Jesus told us he was one with the Father.  But now there is a difference.  Jesus, true Son of God the Father and true son of man, has risen from the dead, and has ascended with this humanity into the Godhead. 

The Holy Trinity which we honour today now contains some of our humanity.  With the coming of the Holy Spirit at Pentecost, this same risen Jesus said he would return to be with us always.  But the Father would also be with us because Jesus said that he and the Father are one.  Together they would remain with us.  When we are alone in times of sorrow, or when we are feeling deserted, they would still be with us in their care and friendship.

The bishops and theologians in the early centuries of the Church’s existence were so convinced of Jesus’ words about the Father and the Holy Spirit that they stated clearly that there are three Persons in the One reality of God.  This is not a puzzle to be worked out but more a bond of love and relationship which embraces all of us.

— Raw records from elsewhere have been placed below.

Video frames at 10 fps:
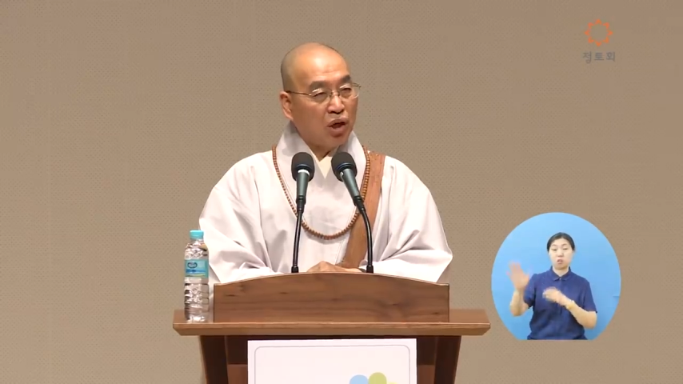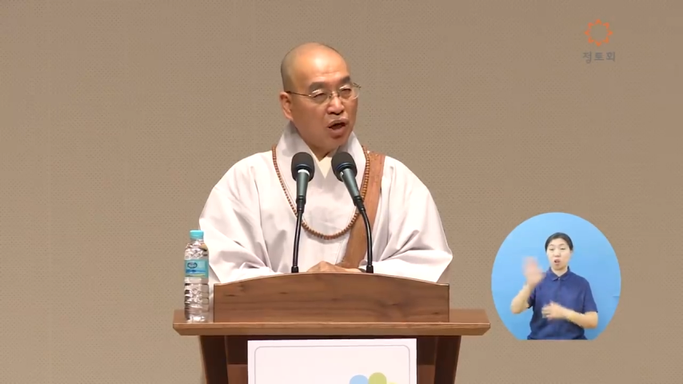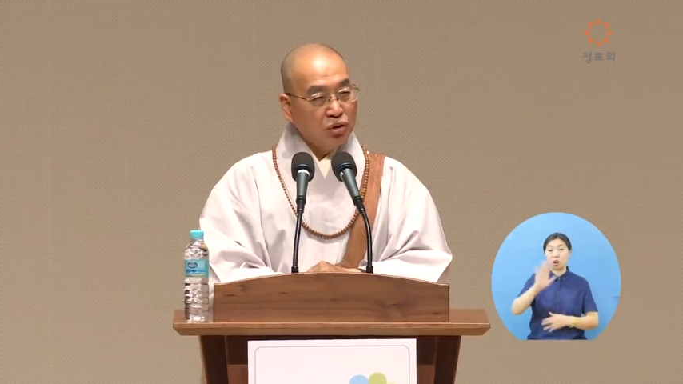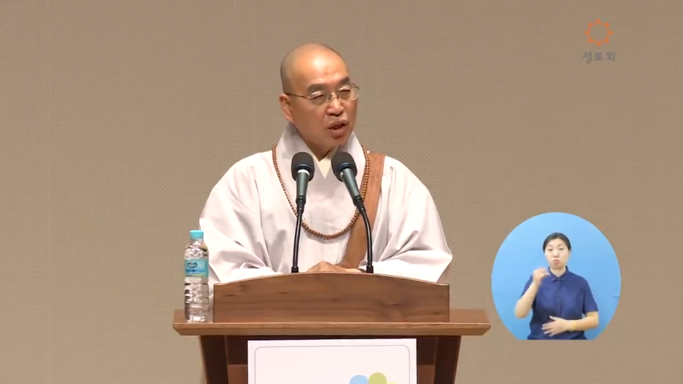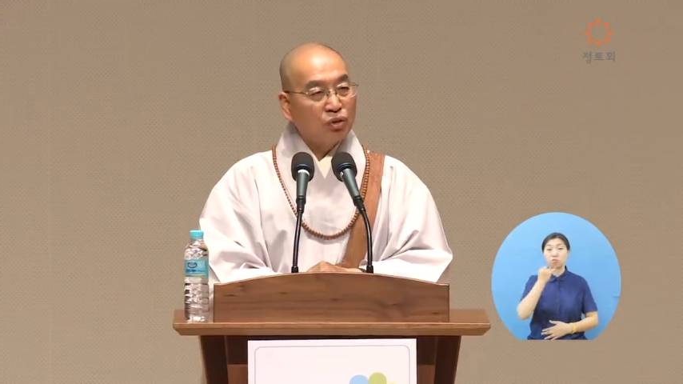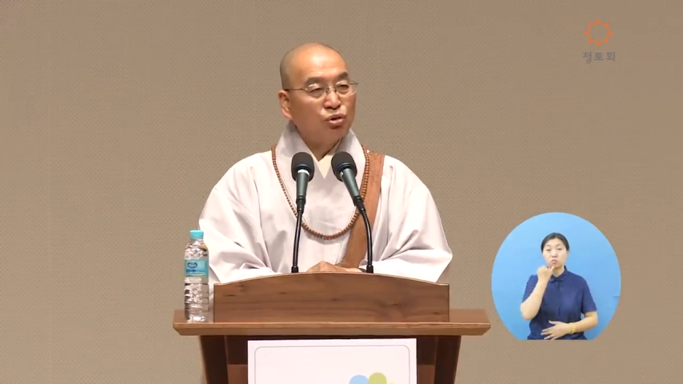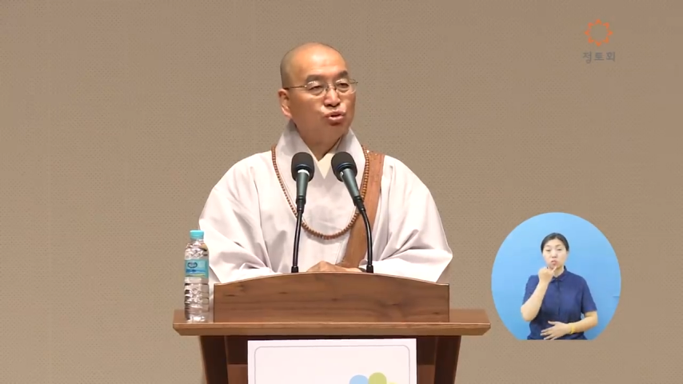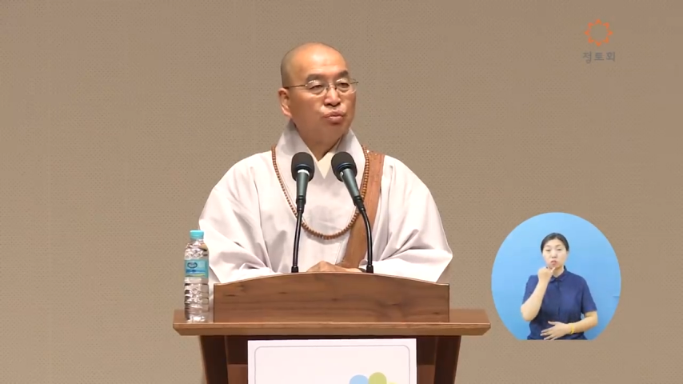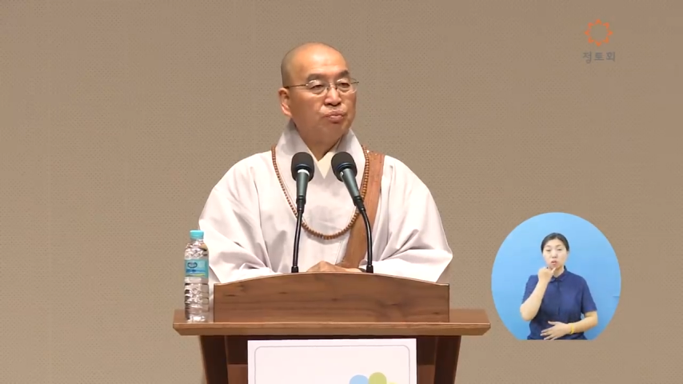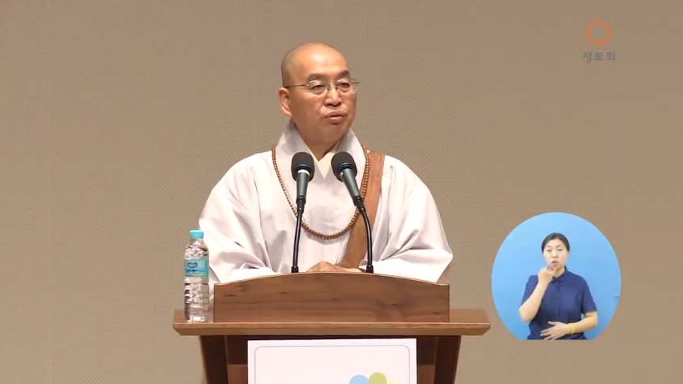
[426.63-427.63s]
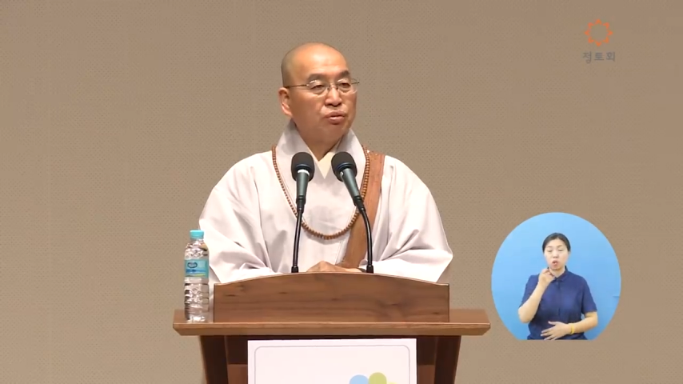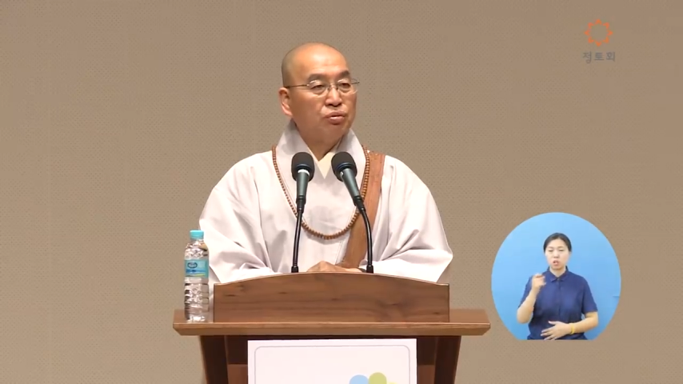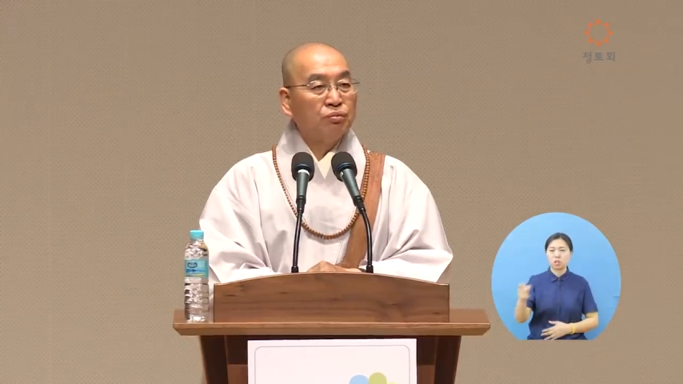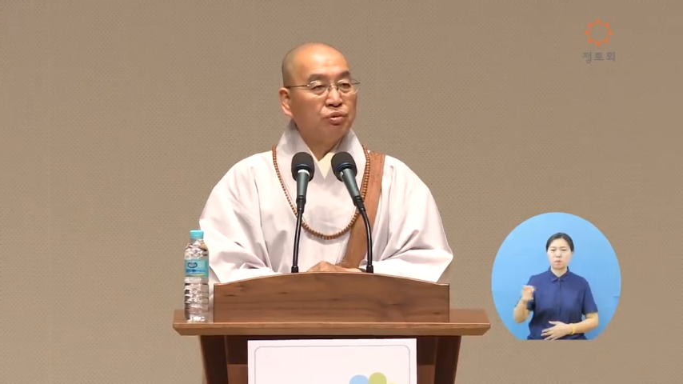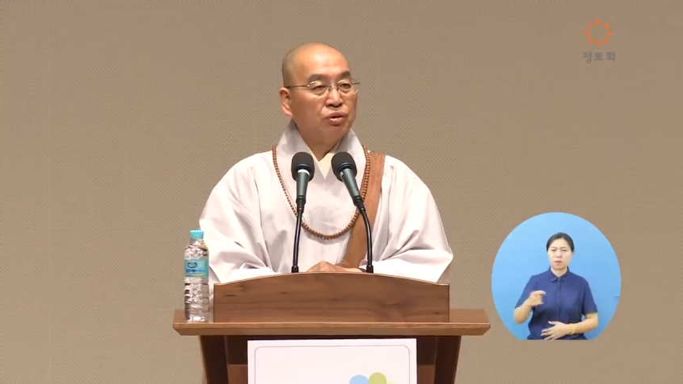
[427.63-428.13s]
한 달 안 넣어줘버리고
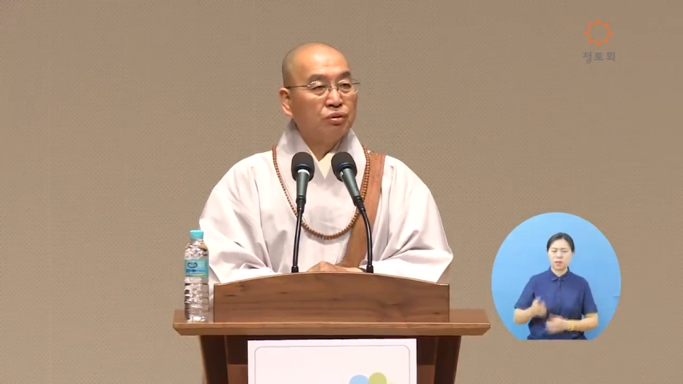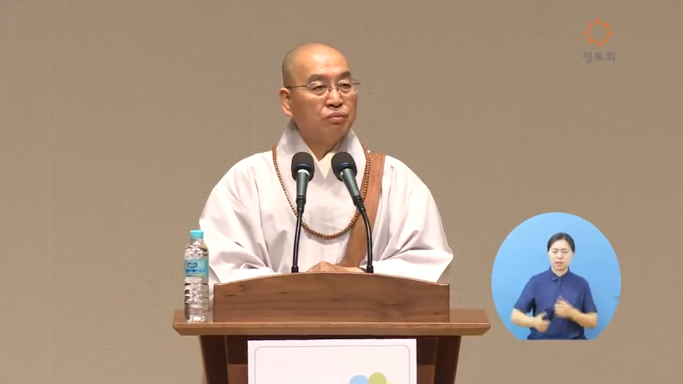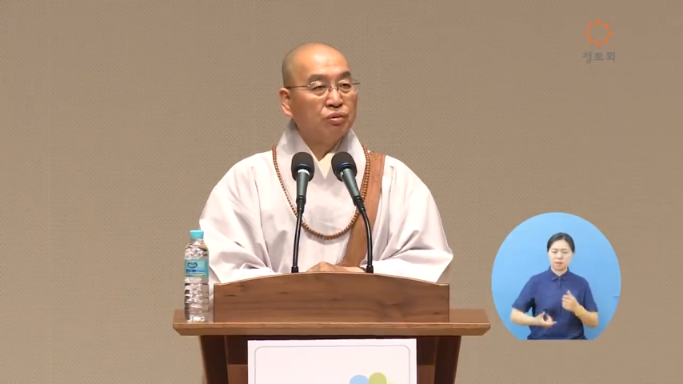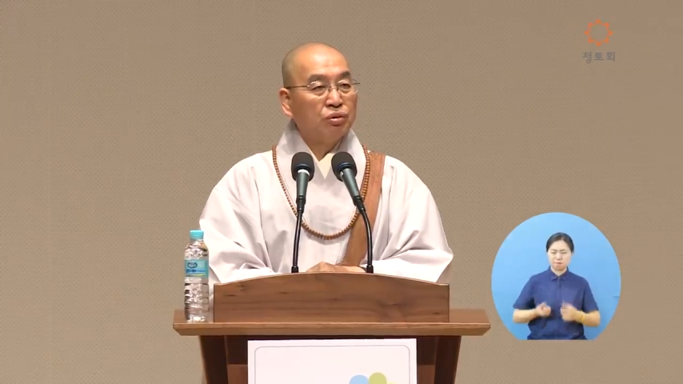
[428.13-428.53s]
이러면 되지 뭐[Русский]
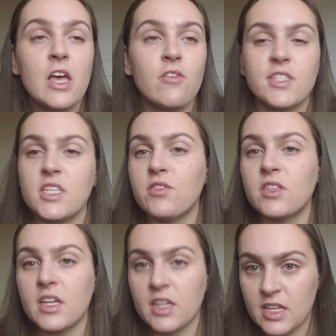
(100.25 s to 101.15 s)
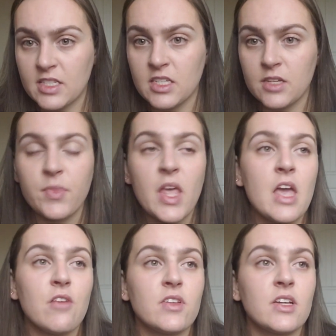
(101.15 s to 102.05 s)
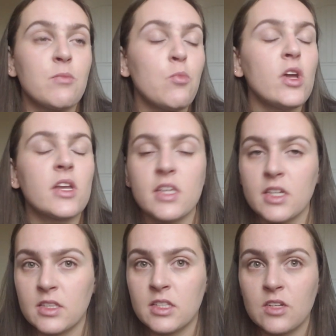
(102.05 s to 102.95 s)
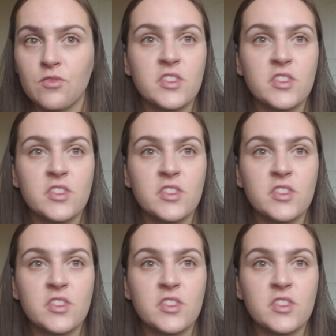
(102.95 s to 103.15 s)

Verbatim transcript: Везде в интернете, мой риэлтор,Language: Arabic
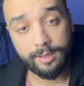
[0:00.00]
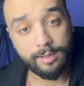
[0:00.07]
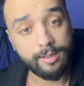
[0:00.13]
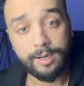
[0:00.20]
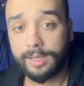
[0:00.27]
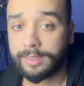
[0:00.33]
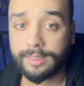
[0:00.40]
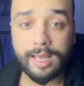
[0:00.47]

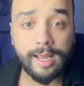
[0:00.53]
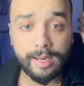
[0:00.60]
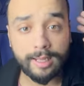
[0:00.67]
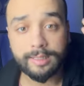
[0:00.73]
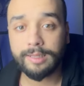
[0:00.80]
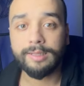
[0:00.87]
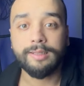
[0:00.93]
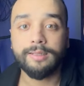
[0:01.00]
راه
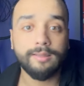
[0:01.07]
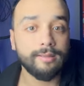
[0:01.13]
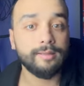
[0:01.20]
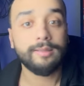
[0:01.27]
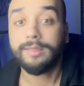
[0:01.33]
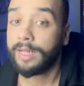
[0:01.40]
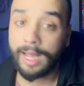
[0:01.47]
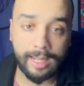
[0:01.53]
سالات
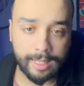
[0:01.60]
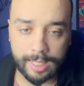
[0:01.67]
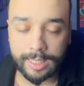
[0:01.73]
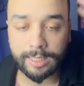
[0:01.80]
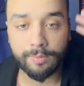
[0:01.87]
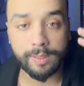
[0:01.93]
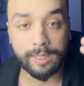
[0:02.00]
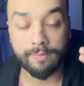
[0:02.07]
طلعات
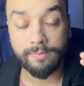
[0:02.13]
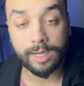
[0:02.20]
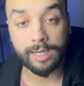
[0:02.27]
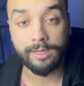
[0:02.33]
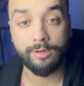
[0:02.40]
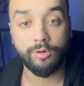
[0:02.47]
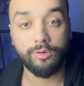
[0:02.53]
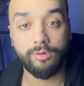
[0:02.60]
الكتبه كما
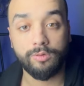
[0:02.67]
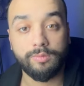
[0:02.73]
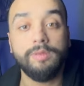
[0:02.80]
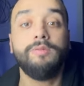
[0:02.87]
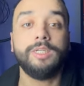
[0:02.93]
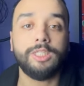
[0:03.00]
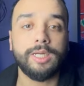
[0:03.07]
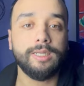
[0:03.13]
كنقولوا ما
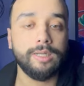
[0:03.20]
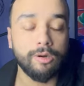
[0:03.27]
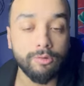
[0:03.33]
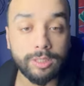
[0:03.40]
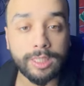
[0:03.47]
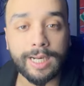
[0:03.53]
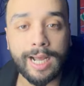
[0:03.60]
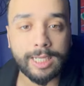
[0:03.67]
يمكنش انه
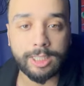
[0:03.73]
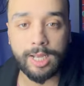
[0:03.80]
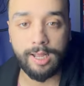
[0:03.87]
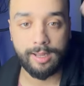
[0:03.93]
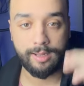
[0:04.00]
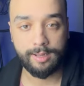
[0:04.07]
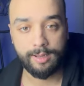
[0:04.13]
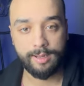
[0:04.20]
يتراجع
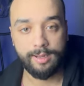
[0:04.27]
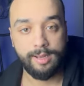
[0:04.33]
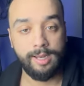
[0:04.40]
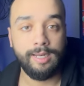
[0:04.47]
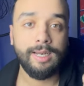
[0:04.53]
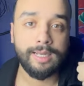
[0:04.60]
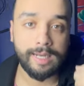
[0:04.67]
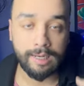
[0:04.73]

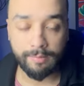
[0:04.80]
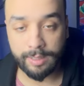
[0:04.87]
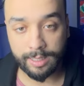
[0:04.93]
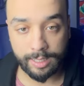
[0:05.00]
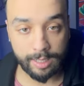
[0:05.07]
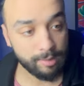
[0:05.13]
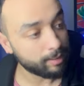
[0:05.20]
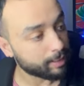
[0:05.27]
على الكلمه
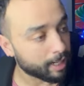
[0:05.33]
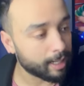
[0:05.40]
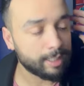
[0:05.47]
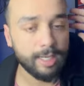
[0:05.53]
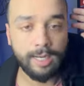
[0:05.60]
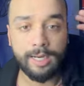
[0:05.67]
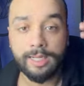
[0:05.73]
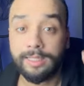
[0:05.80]
ديالو
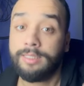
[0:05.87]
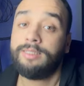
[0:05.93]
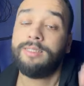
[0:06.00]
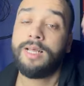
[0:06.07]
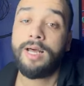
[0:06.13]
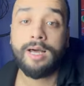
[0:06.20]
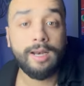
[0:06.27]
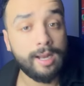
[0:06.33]
تراجع على هذيك
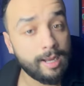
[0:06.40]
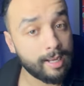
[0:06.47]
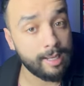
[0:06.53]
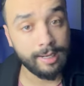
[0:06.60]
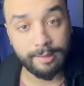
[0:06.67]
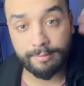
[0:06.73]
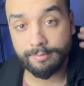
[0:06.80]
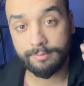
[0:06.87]
الساعه راه
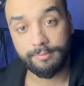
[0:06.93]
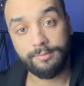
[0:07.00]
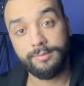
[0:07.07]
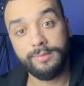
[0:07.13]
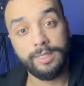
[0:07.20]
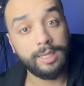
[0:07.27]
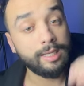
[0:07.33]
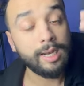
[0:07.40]
كاين
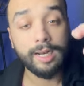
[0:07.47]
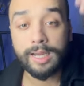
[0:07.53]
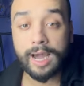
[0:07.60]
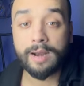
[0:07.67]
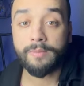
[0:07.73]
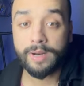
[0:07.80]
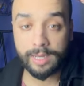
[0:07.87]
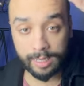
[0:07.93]
كاين
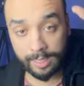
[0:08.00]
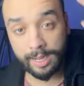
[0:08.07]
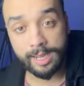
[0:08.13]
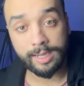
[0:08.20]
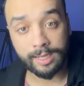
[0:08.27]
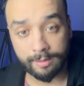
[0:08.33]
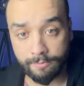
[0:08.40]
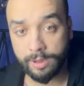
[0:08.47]
الكرامه
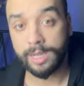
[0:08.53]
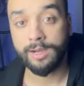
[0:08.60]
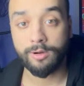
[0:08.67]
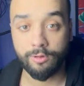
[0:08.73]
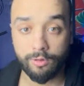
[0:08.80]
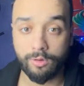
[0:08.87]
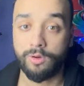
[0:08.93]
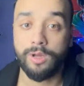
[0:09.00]
الالهيه كما
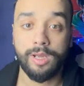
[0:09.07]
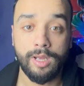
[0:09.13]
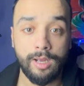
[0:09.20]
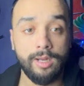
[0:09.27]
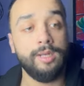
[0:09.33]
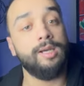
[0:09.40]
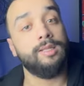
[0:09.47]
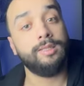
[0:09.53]
كنقولوا
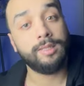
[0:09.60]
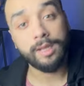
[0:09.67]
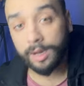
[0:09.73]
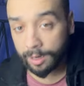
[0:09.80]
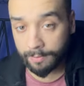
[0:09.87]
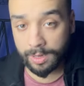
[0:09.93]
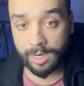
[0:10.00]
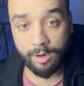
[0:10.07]
لان
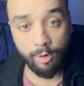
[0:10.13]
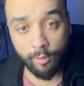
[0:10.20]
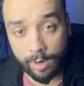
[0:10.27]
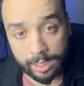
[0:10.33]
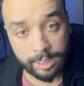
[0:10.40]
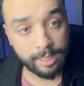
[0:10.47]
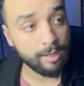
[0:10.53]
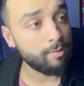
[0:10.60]
راه من
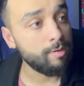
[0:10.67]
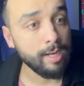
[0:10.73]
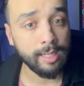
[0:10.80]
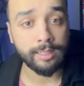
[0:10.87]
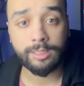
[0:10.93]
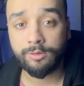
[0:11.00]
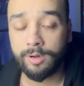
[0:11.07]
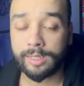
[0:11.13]
الحوايج الا
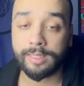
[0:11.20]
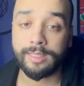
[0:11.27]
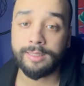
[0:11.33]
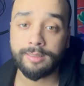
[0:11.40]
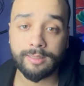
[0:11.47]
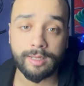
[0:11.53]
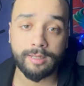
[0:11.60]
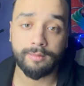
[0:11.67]
وعدتي واحد
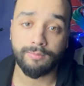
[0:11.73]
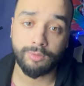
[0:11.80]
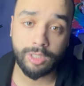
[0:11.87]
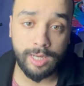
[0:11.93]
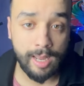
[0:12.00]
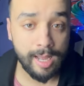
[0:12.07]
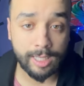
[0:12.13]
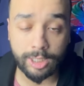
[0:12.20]
الانسان
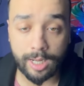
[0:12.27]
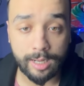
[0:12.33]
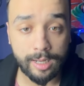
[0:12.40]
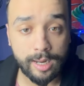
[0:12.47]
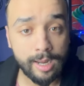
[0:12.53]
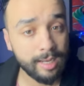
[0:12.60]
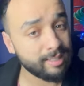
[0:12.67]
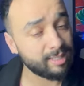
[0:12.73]
بشي حاجه
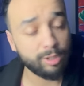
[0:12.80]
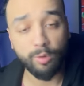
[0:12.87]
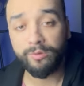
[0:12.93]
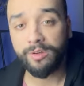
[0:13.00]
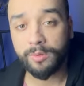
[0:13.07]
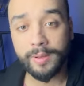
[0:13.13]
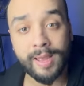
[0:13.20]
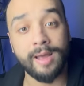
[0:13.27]
خصك
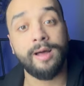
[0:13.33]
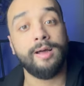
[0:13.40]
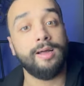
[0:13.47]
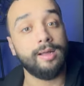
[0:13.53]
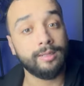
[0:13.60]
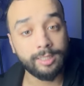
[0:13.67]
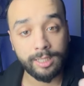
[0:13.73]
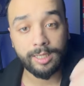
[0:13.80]
توفي بها
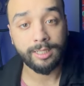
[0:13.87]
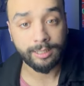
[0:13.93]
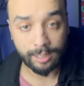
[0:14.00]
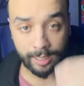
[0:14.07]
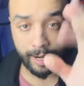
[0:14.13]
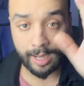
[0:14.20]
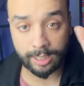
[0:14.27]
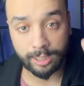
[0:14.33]
هادشي اللي كنتي
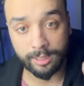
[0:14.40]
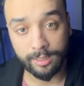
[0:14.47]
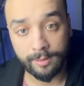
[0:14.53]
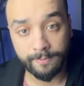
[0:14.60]
راجلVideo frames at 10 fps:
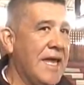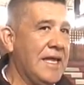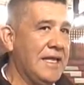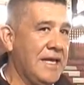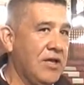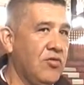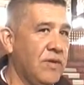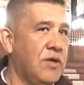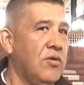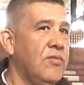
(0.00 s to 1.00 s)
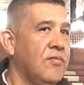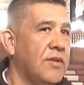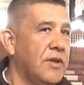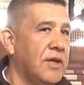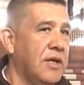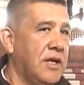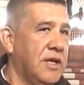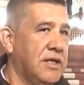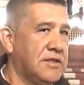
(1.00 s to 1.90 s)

El día domingo eh,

Today’s readings at Mass do not give us the main texts of the gospel which speak of the relationship of Father and Son.  But they do speak of the mystery of God and of the mission to go and preach that good news to our world.  Grace, love and fellowship are the blessings we receive from Father, through the Son and in the Holy Spirit.  These gifts of such a marvellous God are what the Church proclaims to the world.   We are called to be true to them and to express them through the lives we lead.